Artist Statement

I bring creatures back to life again, as a form of atonement for the shame of being human. A vulnerable state of suspension between living and dying compels my work.

Each sculpture is composed of tiny knots: a method for examining tension while materially employing it. I frequently return to the same subject matter, even when pieces fall years apart. My revisitation of subjects stems from a commitment to slow, steady organic processes of transformation. Traversing more ground is not as ethical a premise to me as watching the same ground change over time.

Material Choices

The majority of fiber I work with has, at one time, been an agent of ecological destruction. In 2024, I was granted 1500 lbs of rescued marine debris from Ocean Legacy, a non-profit organization tasked with coastal cleanup across British Columbia, Canada.

Discarded by fish farm operations and left as solid-form petrolium oil spills that destroy oceans, this industrial detritus material will never decompose. So I break it down myself. I separate, cut, melt, splice, and knot around kgs of this ocean debris rope with each new sculpture I create.

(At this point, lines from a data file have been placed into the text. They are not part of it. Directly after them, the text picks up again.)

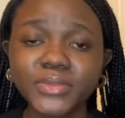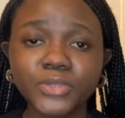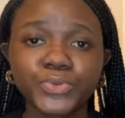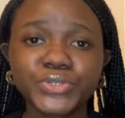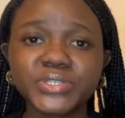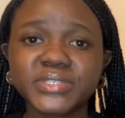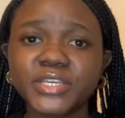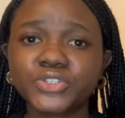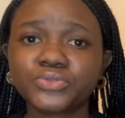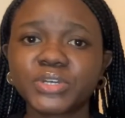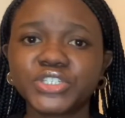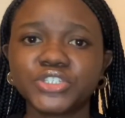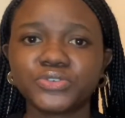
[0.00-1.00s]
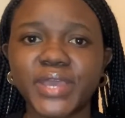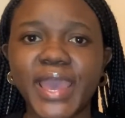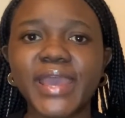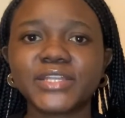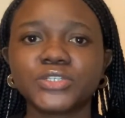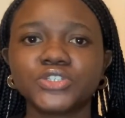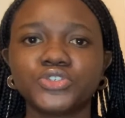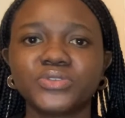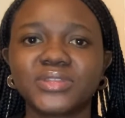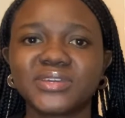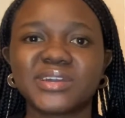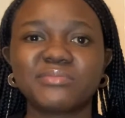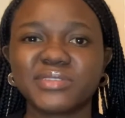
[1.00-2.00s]
when you stay too much in your head and you
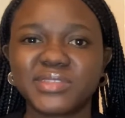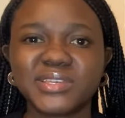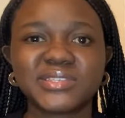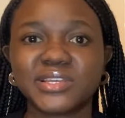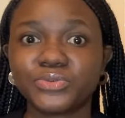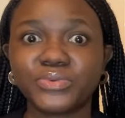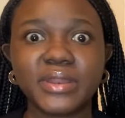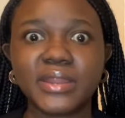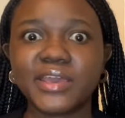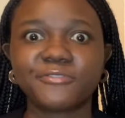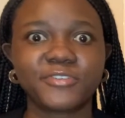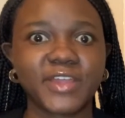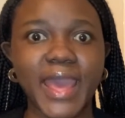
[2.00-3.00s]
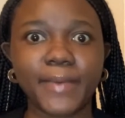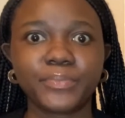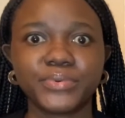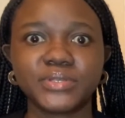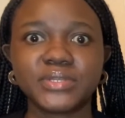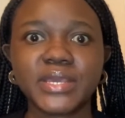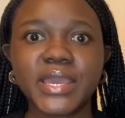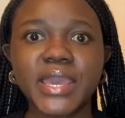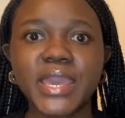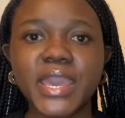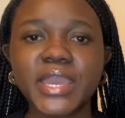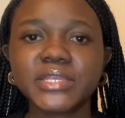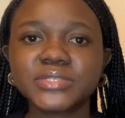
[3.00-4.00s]
think about things that will never happen,
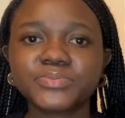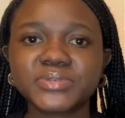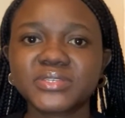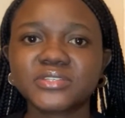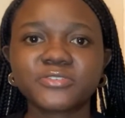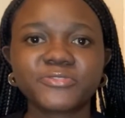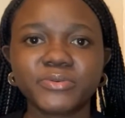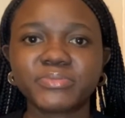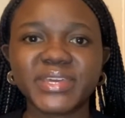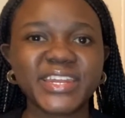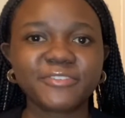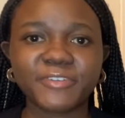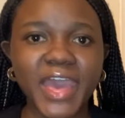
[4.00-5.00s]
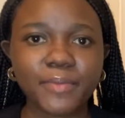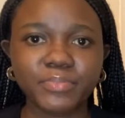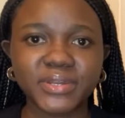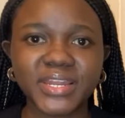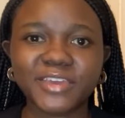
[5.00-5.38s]
80% of them, they never happen.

By harnessing the power of waste, I find twisted beauty in our current geological epoch.

Bio

Janis Ledwell-Hunt’s knotted sculptures redefine macrame as a figurative contemporary art form. Made from repurposed textile waste, marine debris, and discarded metal machine parts, Ledwell-Hunt’s mixed media sculptures are built from the detritus of different industries. Abandoned materials that would otherwise sit in “waste” are redeployed to contemplate relationships between species (both real and imagined). 

Heavily influenced by surrealism, magical realism, and post-humanism, Janis Ledwell-Hunt is a Canadian textile artist who calls Vancouver Island home. Her partner, Loren Wilson, a skilled welder and machinist, acts as metal fabricator at pivotal moments in each sculpture.